__The input__
::::::

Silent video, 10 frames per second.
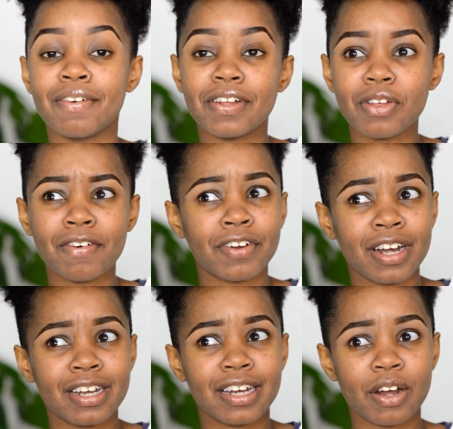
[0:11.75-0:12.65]
even though I've
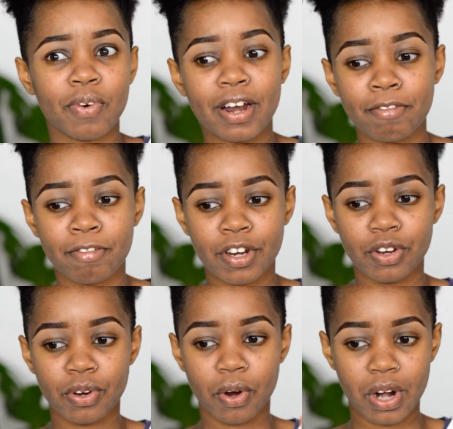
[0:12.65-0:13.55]
already done one
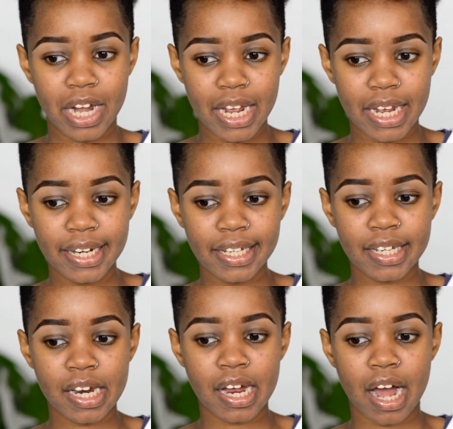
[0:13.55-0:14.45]
video on it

::::::

__Task instructions__
Retype word for word all the material given above, and keep the pictures out.

__Written solution__
Silent video, 10 frames per second.
[0:11.75-0:12.65]
even though I've
[0:12.65-0:13.55]
already done one
[0:13.55-0:14.45]
video on it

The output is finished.